Stored data entries
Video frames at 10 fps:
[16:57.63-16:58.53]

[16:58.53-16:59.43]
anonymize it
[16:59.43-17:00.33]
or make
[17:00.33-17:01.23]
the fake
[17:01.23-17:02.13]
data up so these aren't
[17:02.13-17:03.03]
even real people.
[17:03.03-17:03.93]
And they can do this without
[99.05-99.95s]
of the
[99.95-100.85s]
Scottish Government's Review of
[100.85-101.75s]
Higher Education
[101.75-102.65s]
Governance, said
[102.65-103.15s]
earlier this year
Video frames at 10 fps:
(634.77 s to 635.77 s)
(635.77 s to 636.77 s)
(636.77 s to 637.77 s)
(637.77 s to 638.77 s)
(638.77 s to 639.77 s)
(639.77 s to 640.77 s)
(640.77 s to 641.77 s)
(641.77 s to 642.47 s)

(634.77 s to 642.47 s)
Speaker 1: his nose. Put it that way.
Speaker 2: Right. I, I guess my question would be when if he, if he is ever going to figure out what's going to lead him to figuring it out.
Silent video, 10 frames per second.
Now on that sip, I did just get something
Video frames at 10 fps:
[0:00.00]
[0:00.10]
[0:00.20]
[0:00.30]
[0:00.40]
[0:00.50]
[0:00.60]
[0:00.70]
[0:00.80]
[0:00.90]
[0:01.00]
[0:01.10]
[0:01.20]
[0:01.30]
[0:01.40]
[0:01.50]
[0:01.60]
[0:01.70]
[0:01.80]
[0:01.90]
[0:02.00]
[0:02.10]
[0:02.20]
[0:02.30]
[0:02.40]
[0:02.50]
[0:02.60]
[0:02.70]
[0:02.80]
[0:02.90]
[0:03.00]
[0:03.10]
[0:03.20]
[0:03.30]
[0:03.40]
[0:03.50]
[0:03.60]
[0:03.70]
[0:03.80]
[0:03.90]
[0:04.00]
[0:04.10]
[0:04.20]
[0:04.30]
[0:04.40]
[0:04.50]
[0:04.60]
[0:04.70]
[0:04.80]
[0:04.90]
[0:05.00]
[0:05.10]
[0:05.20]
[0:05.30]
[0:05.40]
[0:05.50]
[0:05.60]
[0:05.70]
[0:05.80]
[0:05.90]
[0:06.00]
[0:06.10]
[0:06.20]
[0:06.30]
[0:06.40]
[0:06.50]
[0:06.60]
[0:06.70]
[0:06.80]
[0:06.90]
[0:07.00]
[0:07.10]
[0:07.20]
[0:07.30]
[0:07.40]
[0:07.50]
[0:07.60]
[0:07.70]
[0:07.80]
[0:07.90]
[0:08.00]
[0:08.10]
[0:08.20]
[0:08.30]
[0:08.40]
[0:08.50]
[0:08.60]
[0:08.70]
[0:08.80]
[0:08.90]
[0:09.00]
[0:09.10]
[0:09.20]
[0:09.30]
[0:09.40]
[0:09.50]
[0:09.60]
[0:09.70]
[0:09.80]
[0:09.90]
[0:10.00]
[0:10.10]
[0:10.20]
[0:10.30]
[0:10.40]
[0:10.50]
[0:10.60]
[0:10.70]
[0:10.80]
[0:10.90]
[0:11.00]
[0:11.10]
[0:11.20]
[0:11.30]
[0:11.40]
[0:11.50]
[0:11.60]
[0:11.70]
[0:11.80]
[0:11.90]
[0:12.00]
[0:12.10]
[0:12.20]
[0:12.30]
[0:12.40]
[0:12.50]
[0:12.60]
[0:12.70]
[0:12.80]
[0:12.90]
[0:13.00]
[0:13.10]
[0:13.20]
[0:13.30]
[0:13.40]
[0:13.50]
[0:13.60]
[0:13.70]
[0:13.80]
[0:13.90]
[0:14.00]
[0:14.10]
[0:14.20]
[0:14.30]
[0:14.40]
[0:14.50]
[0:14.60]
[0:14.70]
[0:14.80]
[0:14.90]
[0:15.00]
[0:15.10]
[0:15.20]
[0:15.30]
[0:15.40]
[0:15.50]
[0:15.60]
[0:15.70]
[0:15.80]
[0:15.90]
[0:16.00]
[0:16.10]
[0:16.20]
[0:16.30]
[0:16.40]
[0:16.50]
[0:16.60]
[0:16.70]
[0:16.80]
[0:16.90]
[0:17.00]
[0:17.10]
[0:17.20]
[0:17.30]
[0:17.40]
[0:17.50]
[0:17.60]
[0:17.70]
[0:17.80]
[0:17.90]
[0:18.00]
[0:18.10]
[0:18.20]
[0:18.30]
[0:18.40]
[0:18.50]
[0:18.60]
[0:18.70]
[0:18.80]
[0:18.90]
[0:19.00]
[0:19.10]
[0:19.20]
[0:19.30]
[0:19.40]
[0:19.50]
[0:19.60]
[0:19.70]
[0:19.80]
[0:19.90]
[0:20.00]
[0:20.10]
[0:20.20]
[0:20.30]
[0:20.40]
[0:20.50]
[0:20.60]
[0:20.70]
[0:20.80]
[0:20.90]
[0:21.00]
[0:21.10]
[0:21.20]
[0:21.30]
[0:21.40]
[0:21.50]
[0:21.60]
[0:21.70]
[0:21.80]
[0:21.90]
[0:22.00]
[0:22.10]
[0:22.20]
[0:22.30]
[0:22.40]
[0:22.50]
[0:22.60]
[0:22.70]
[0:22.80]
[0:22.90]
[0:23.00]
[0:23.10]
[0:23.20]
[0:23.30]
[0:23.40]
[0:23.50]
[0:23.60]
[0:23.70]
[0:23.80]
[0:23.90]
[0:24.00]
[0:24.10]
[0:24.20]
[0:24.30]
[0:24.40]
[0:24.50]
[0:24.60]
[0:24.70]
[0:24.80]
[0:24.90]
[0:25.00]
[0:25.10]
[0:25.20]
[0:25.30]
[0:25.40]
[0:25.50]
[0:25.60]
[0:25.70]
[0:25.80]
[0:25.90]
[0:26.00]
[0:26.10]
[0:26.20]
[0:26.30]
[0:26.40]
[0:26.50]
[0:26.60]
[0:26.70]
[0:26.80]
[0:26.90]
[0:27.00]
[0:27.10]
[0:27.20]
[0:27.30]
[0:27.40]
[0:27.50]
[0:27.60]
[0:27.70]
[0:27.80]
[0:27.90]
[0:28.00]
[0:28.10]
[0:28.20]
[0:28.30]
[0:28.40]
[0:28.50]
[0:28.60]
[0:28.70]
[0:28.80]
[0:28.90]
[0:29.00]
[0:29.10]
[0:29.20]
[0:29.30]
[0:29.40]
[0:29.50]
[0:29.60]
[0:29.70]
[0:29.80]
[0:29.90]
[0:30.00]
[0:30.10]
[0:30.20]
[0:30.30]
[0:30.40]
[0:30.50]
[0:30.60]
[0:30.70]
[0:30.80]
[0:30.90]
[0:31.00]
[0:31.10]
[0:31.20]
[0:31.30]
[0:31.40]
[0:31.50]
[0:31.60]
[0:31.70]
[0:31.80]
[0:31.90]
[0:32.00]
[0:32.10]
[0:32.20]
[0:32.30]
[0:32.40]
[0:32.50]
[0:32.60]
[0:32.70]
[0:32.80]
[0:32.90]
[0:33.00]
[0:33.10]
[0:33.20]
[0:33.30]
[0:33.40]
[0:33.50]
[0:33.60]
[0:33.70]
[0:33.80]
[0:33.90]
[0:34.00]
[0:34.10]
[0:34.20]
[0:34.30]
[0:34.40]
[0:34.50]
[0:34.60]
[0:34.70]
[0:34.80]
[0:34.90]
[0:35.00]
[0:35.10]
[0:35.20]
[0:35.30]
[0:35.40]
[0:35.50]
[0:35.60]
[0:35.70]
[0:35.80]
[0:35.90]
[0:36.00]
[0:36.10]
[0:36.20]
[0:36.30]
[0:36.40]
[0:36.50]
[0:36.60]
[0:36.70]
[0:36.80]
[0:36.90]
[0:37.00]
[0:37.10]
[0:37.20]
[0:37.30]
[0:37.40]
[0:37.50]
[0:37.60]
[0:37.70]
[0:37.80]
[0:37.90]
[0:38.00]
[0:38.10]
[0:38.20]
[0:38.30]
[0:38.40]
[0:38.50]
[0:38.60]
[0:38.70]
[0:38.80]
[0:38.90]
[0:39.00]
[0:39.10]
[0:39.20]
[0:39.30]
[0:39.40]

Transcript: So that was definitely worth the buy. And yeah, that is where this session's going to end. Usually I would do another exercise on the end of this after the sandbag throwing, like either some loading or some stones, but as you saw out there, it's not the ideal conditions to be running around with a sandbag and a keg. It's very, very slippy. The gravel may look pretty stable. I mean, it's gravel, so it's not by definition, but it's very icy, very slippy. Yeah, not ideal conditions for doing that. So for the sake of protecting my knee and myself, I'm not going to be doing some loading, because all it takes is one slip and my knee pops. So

◆ **How to complete this task**
Every line from the first entry to the line containing "(641.77 s to 642.47 s)" should be transcribed exactly, and nothing beyond it.

◆ **Result of the task**
Video frames at 10 fps:
[16:57.63-16:58.53]

[16:58.53-16:59.43]
anonymize it
[16:59.43-17:00.33]
or make
[17:00.33-17:01.23]
the fake
[17:01.23-17:02.13]
data up so these aren't
[17:02.13-17:03.03]
even real people.
[17:03.03-17:03.93]
And they can do this without
[99.05-99.95s]
of the
[99.95-100.85s]
Scottish Government's Review of
[100.85-101.75s]
Higher Education
[101.75-102.65s]
Governance, said
[102.65-103.15s]
earlier this year
Video frames at 10 fps:
(634.77 s to 635.77 s)
(635.77 s to 636.77 s)
(636.77 s to 637.77 s)
(637.77 s to 638.77 s)
(638.77 s to 639.77 s)
(639.77 s to 640.77 s)
(640.77 s to 641.77 s)
(641.77 s to 642.47 s)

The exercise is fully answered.